Will take continuous functions like SeqPlot, but will only sample the
functions and not display them.
- NumericIDFT[modSequence]
- Returns the numeric Inverse DFT of the sequence.
- NumericDFT[modSequence]
- Returns the numeric Discrete Fourier Transform of the sequence.
- OddPart[function, variable]
- returns the even part of function with respect to variable. Even +
Odd = original function.
- ParabolaFit[s1, s2, s3, variable:x]
- returns a parabolic function of variable that passes through all
three specified samples and which is centered about the middle sample
ParabolaFit[{x1,y1},{x2,y2},{x3,y3}, variable:x] will return
a parabolic
function of variable for any three arbitrary points.

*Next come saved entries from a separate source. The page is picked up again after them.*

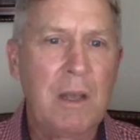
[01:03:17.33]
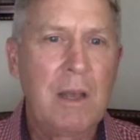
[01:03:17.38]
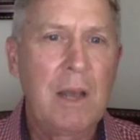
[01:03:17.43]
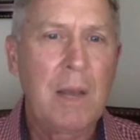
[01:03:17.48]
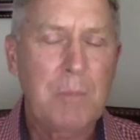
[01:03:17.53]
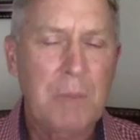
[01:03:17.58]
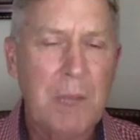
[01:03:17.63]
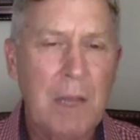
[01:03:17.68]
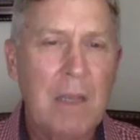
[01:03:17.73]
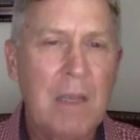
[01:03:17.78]

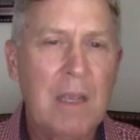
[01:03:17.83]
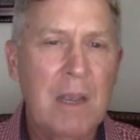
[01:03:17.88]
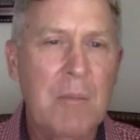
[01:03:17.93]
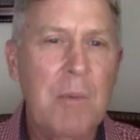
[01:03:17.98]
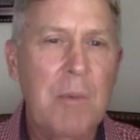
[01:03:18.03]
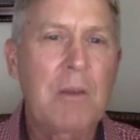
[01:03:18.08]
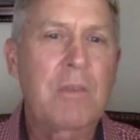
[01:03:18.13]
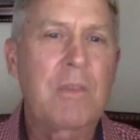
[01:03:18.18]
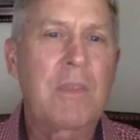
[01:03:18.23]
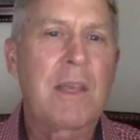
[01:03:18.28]
I'm talking
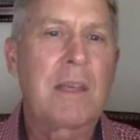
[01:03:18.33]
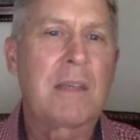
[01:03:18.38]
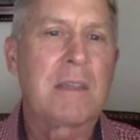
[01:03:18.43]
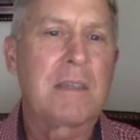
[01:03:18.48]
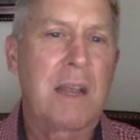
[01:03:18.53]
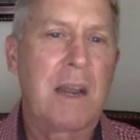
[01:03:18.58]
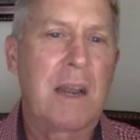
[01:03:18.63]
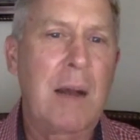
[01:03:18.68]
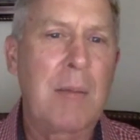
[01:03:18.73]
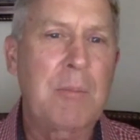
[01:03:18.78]
about things
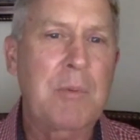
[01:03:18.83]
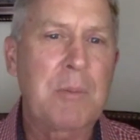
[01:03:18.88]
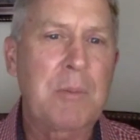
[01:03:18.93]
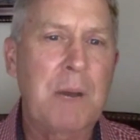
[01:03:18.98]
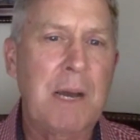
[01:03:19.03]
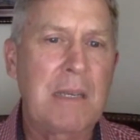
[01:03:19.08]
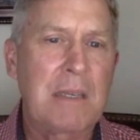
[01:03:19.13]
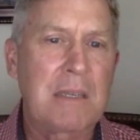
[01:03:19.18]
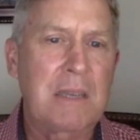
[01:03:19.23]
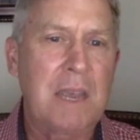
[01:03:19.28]
that
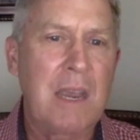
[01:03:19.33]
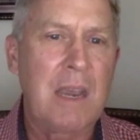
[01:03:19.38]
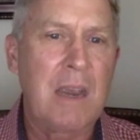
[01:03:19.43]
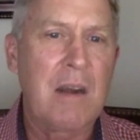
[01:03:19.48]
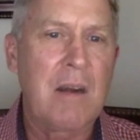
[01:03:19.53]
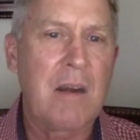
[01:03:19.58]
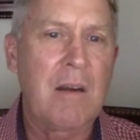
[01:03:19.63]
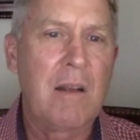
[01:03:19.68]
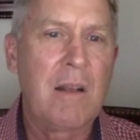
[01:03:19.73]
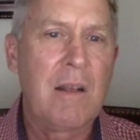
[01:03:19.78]
optimize
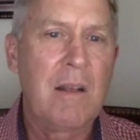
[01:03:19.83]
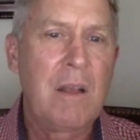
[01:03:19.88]
care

- ParabolaPeak[s1, s2, s3]
- returns the parabolic extremum point of the parabola
uniquely described by the three input samples. Returns a delta
sample value for the location of the peak from the second sample
ParabolaPeak[{x1,y1},{x2,y2},{x3,y3}] will give the
x-y coordinates of the parabolic maximum (or minimum) of an
arbitrary set of three points.
- ParabolaFitPlot[p1,p2,p3, ShowPlot:False,
plotOptions...]
- plots the specified three points or samples and the fitted parabolic
function. If ShowPlot is not False, then the maximum or minimum of the
parabola is displayed in red (light gray). plotOptions are the plotting
options similar to Plot's options.
- Phase[number]
- Gives the angle of a complex number. Slightly smarter than the
Arg function. For computational simplicity, Phase[0] is
defined as zero eventhough Arg[0] is undefined.

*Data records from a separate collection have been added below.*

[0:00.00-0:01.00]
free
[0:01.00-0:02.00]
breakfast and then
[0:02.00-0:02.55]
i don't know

- PhasePlot[modSequence, options]
- Will plot the phase of a sequence. Has similar options as SeqPlot,
but you cannot use the Repeat option. See Options[PhasePlot] for
default options.
- Polar[complexNumber]
- Converts a number or list of numbers to polar form:
Abs[x] Exp[I Arg[x]].
- RealImaginaryPlot[modSequence,
options...]
- plots the real part and imaginary part of a sequence. Uses the
two functions RealPlot and ImaginaryPlot.
- RectForm[number]
- Converts a complex number or list of numbers to rectangular form:
Re[x] + I Im[x]. Alias: CartesianForm.
- ReImPlot[function, range,
plotOptions...]
- plots the real part of the given function as a dashed black
line and the imaginary part as a solid red line over the given range.
Alias: RIPlot
- Repeat[modSequence, repetition]
- Will repeat modSequence by repetition.
Example: Repeat[{1,2,3}, 2] == {1,2,3,1,2,3}
- SampleFunction[function,
{variable, min, max, spacing:1}]
- Samples a function and returns a list of the samples.
- SeqPlot[modSequence, options...]
- plots a modulo sequence as a discrete set of lines.

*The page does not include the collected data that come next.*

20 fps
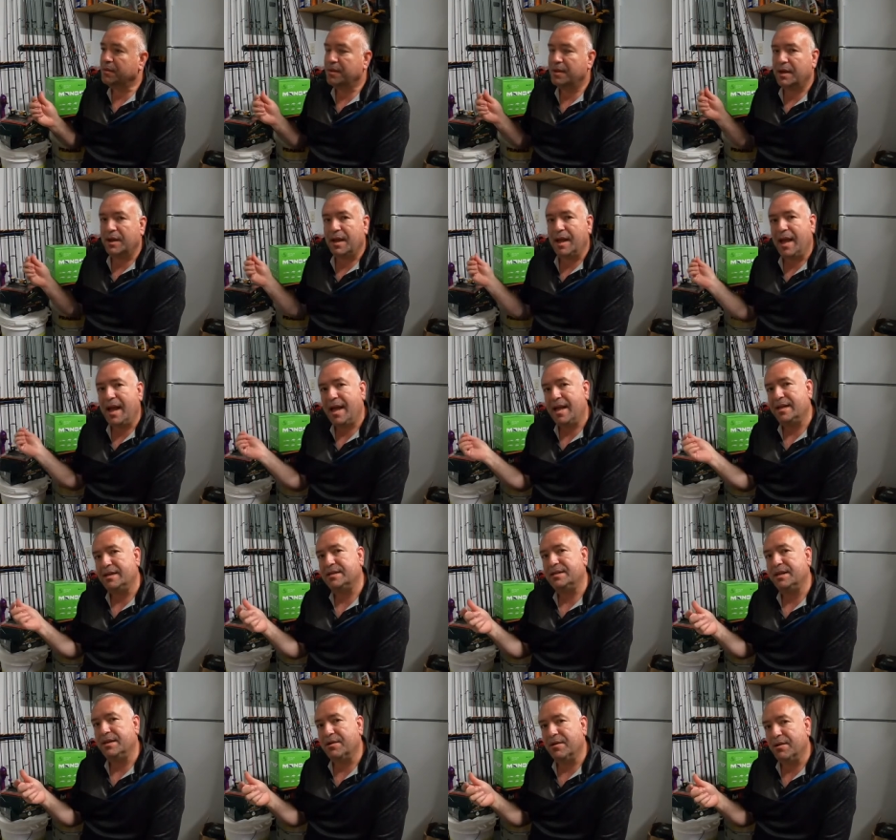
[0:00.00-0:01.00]
the
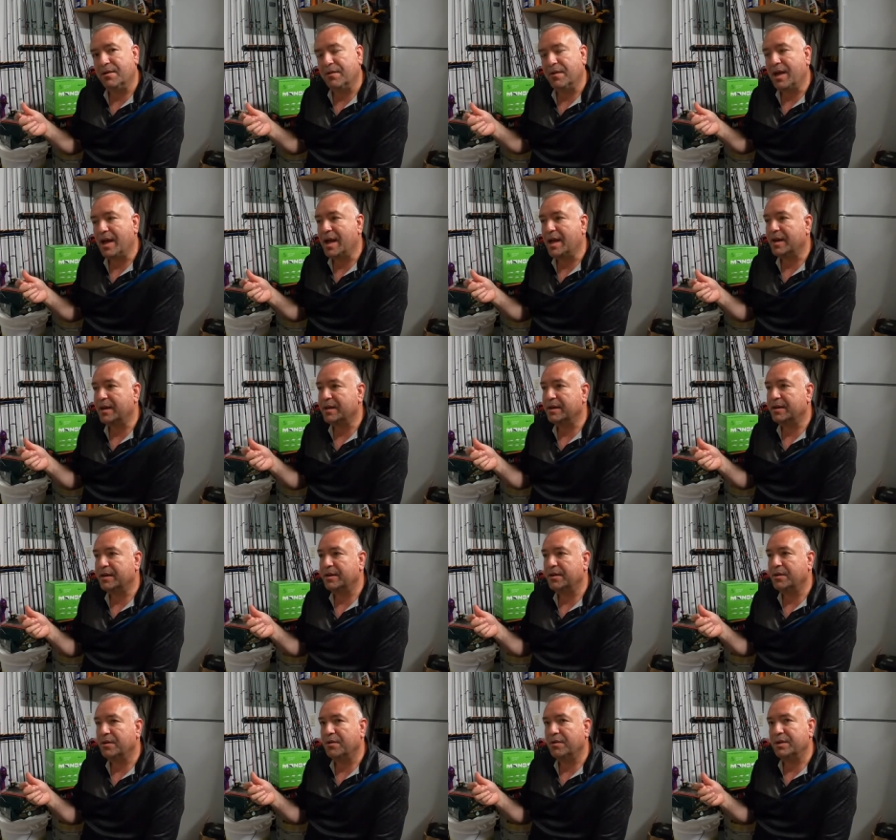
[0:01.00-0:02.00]
casting on that,
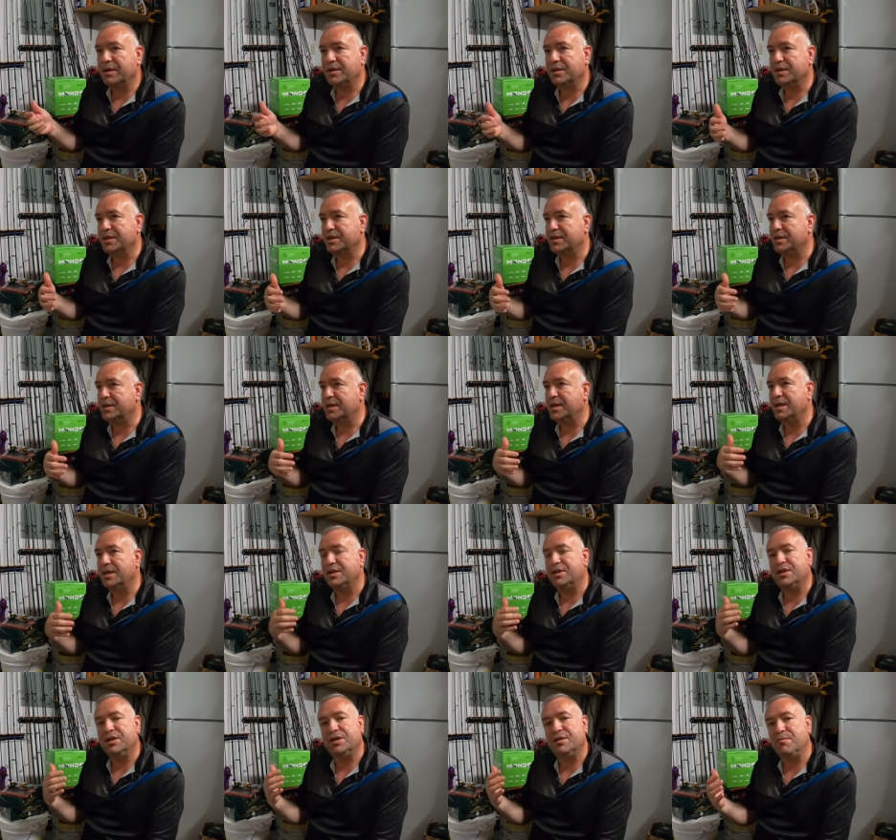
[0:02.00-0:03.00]
it's
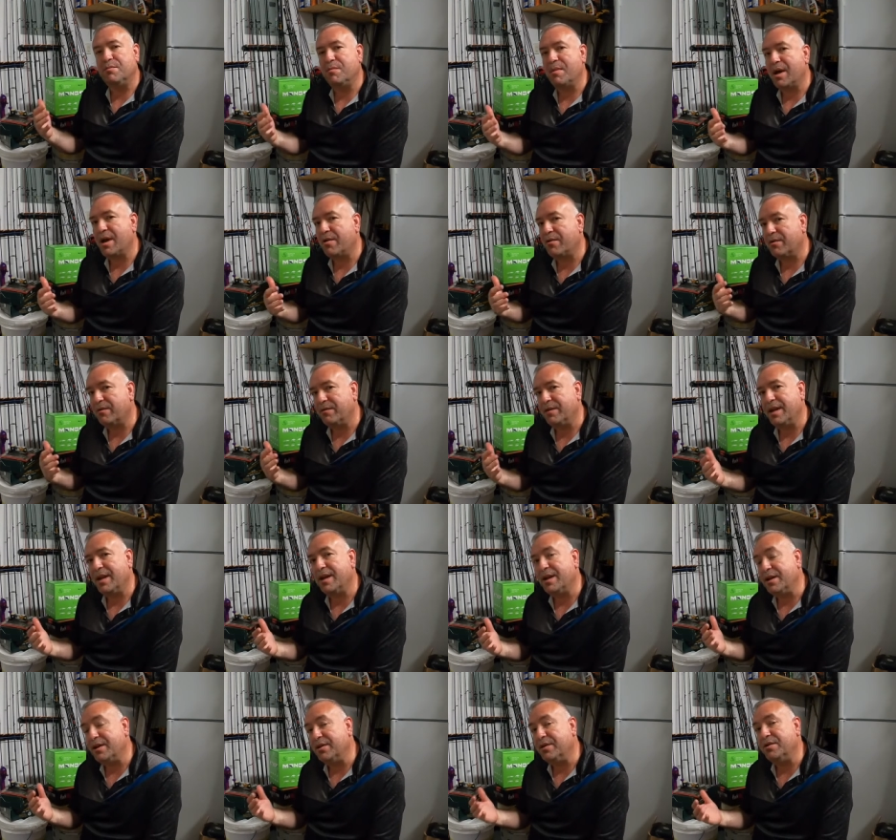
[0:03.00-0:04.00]
just a matter of
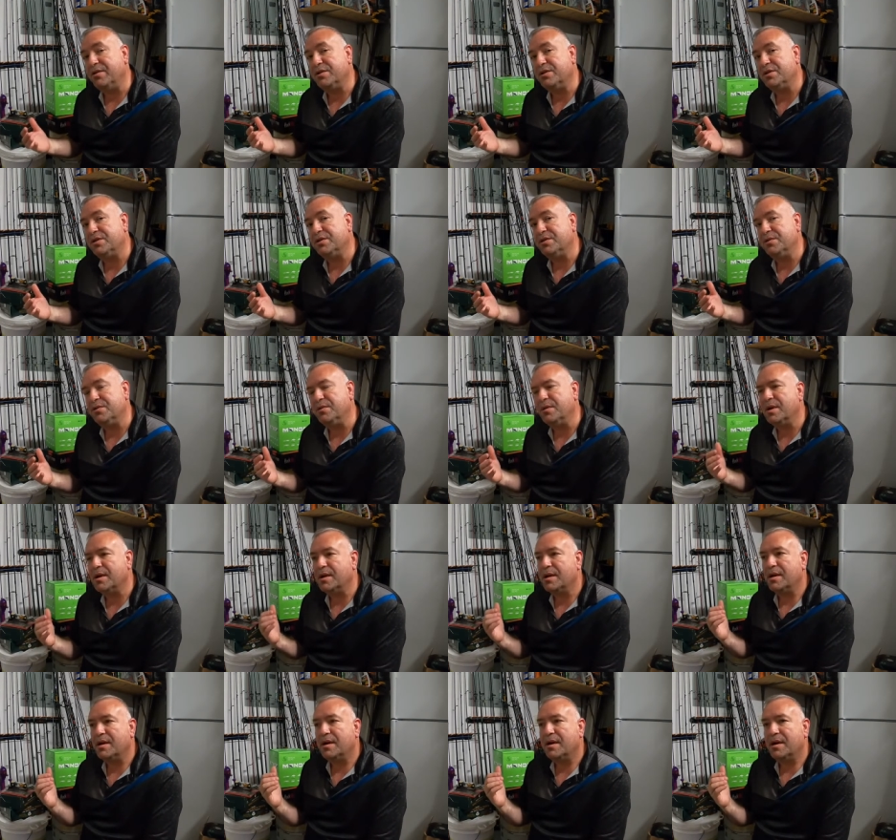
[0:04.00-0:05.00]
getting used to
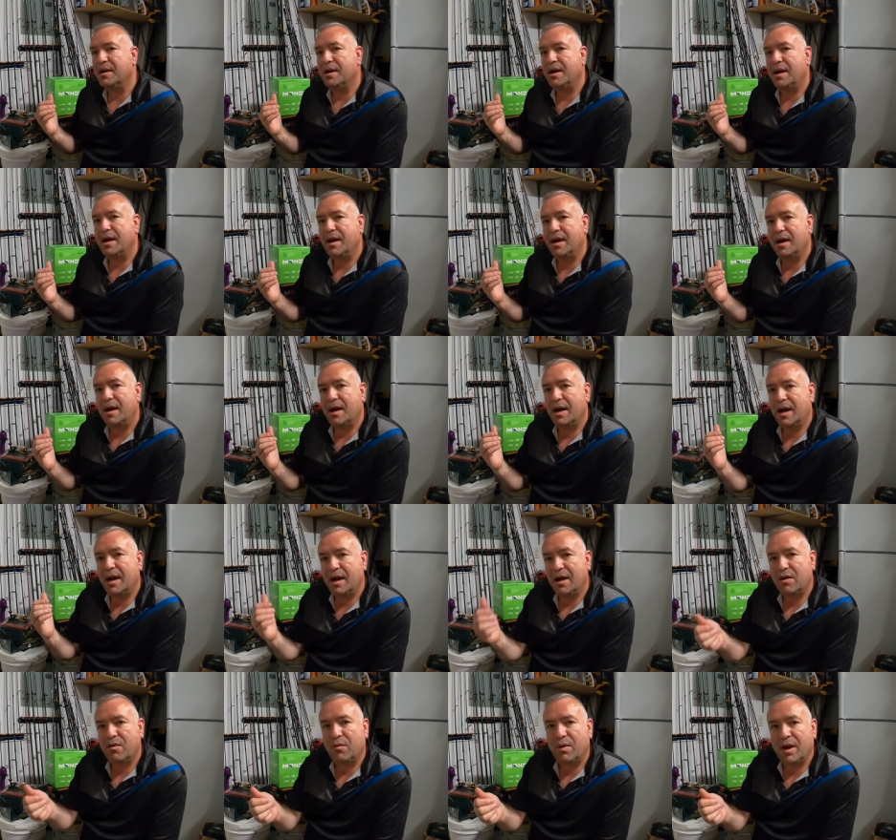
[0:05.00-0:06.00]

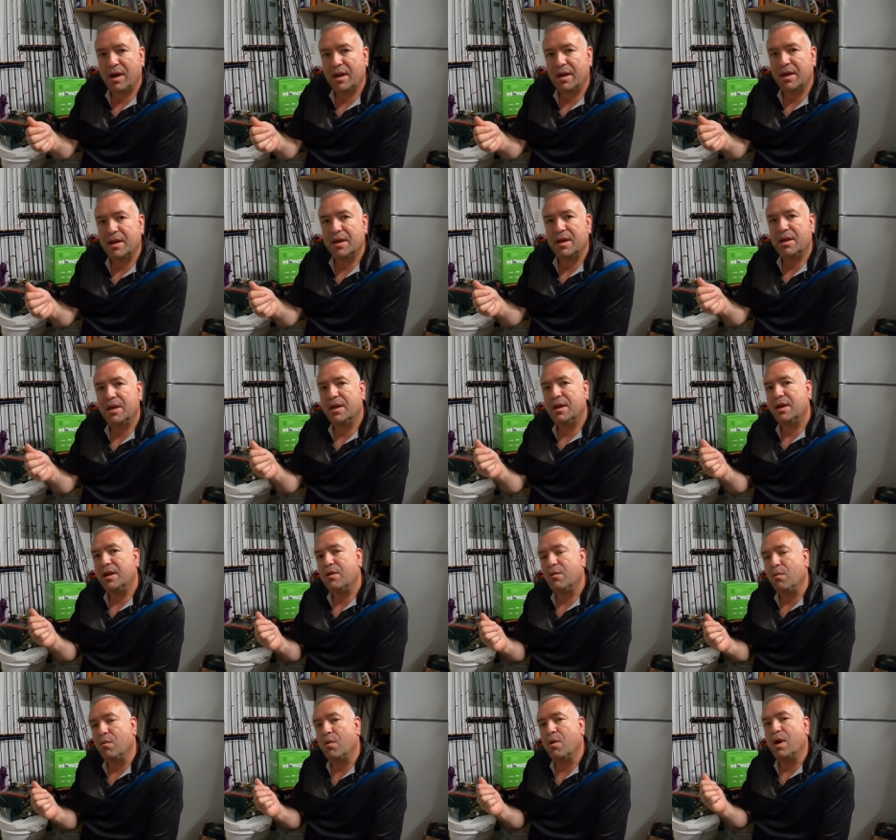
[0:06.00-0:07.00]
how do I
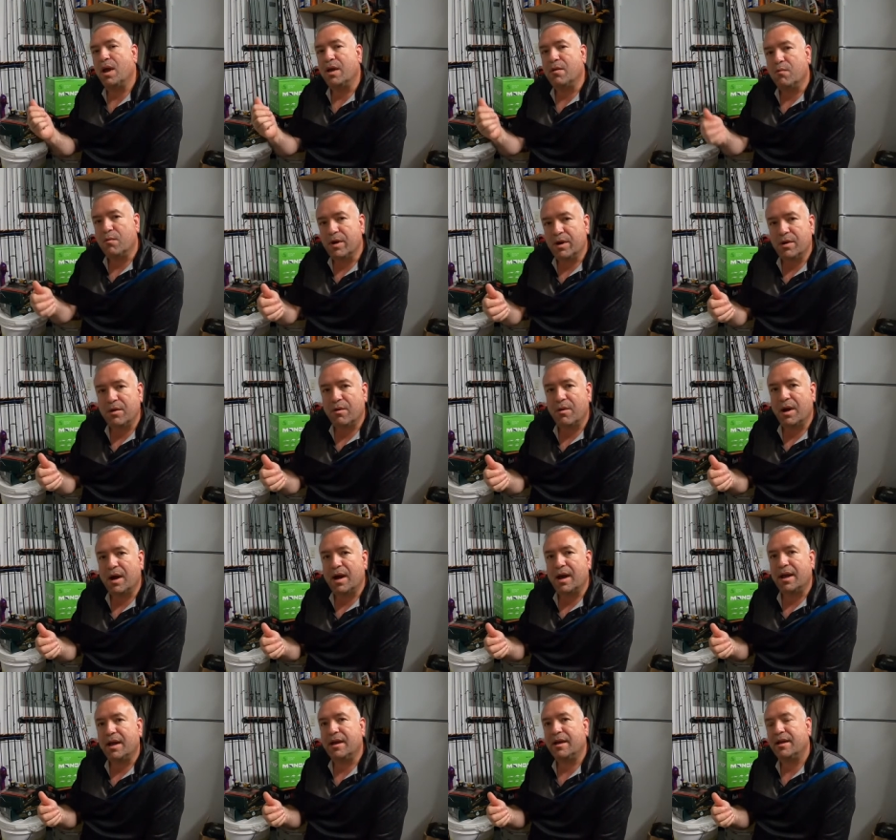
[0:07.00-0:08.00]
and when do
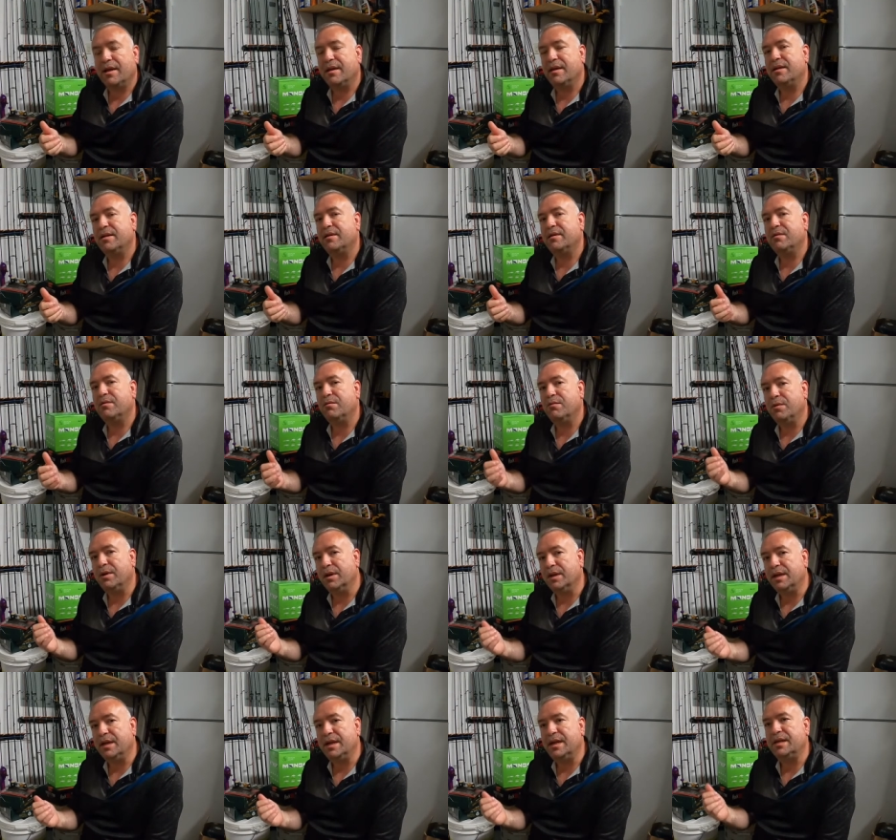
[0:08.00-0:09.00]
I
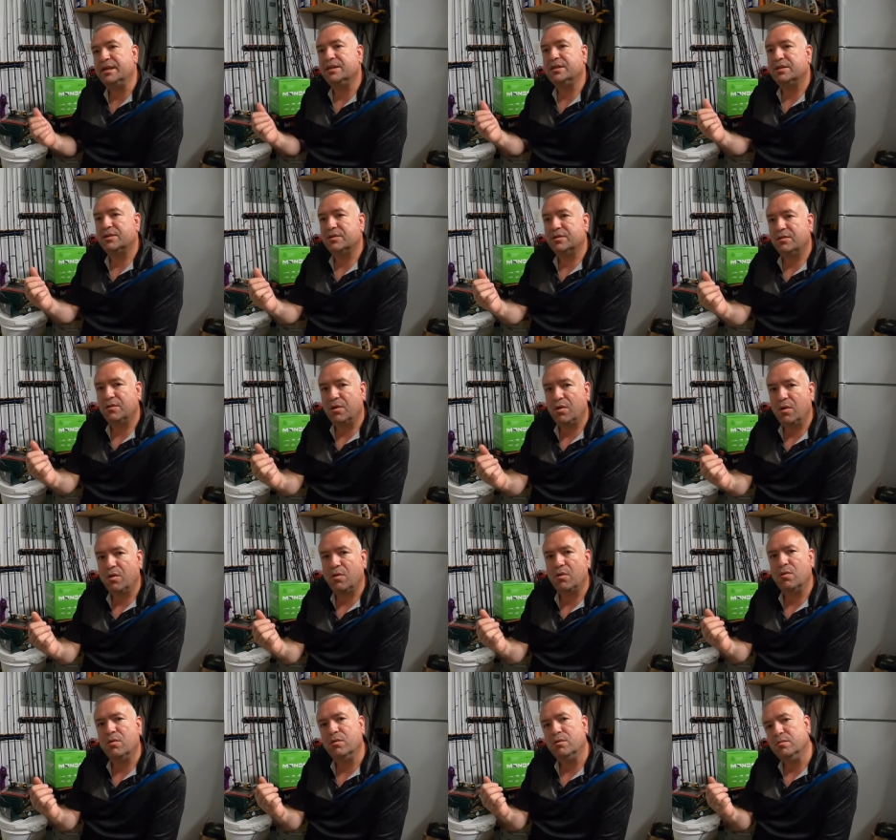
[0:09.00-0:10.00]
release,
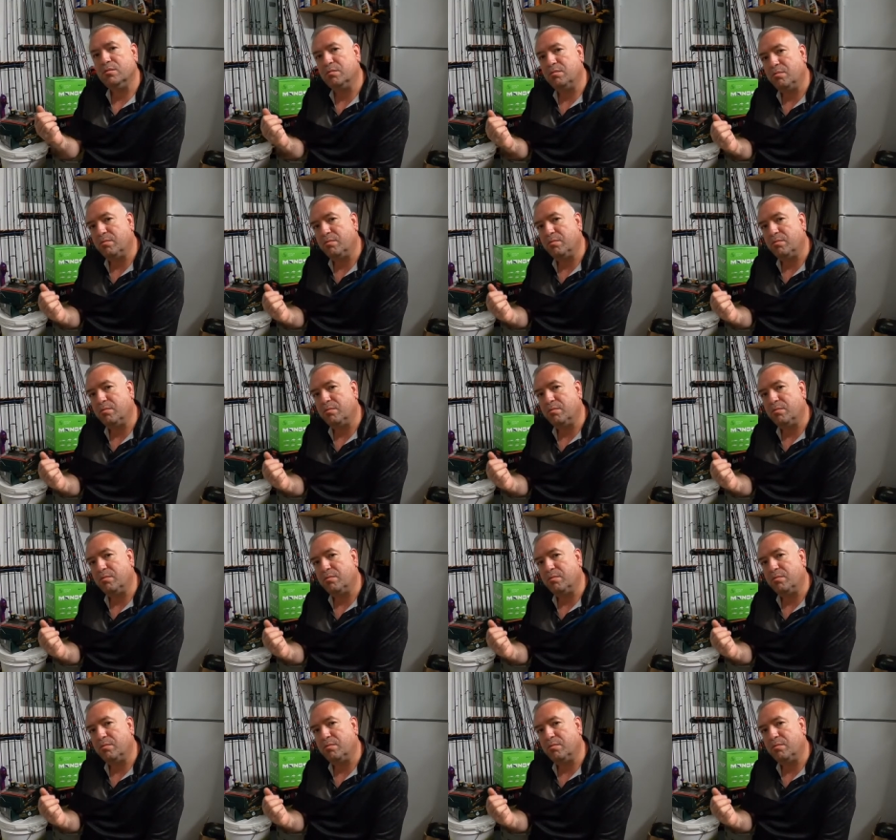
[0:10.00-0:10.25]
hold,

SeqPlot[function, range, options...] samples the function, with the
possibility of adding the rule Continuous->True to overlay the sampled
function. See Options[SeqPlot] for a list of the default options.
- Shift[modSequence, amount]
- Same as RotateRight[]. Delays a sequence of samples by amount.
Example: Shift[{0,1,2,3}, 1] == {3,0,1,2}
- ShiftToCausal[modSequence]
- Rotates the sequence by half the length. If the length is even,
then the first element in the sequence is interpreted as the most negative
unpaired element. Reverses exactly the process of ShiftToNonCausal.
- ShiftToNonCausal[modSequence]
- Rotates the sequence by half the length. If the length is even,
then the unpaired element at length/2 is interpreted as the most negative
element. Reverses exactly the process of ShiftToCausal.
- SignalFunction[signalList, variable:n,
offset:0]
- Creates an arbitrary signal where each signal element in the list
is an Impulse at time (position+offset), of variable.
- Sinc[x]
- returns the function Sin[π x]/(π x).
- Stretch[modSequence, amount]
- Will stretch a modSequence by amount.
Example: {1,1,1} stretched by 2 = {1,0,1,0,1,0}
- SymbolicDFT[modSequence, variable1:n,
variable2:k]
- Returns the symbolic DFT on the sequence.
- SymbolicInverseDFT[modSequence,
variable1:k, variable2:n]
- Returns a symbolic Inverse DFT of the sequence.
- ZeroPad[modSequence, numZeros]
- will zero-pad a mod sequence with the specified number of zeros. Start of
the signal is assumed to be time 0, and negative time is coming from the
other direction, so zeros are added in the middle of the sequence.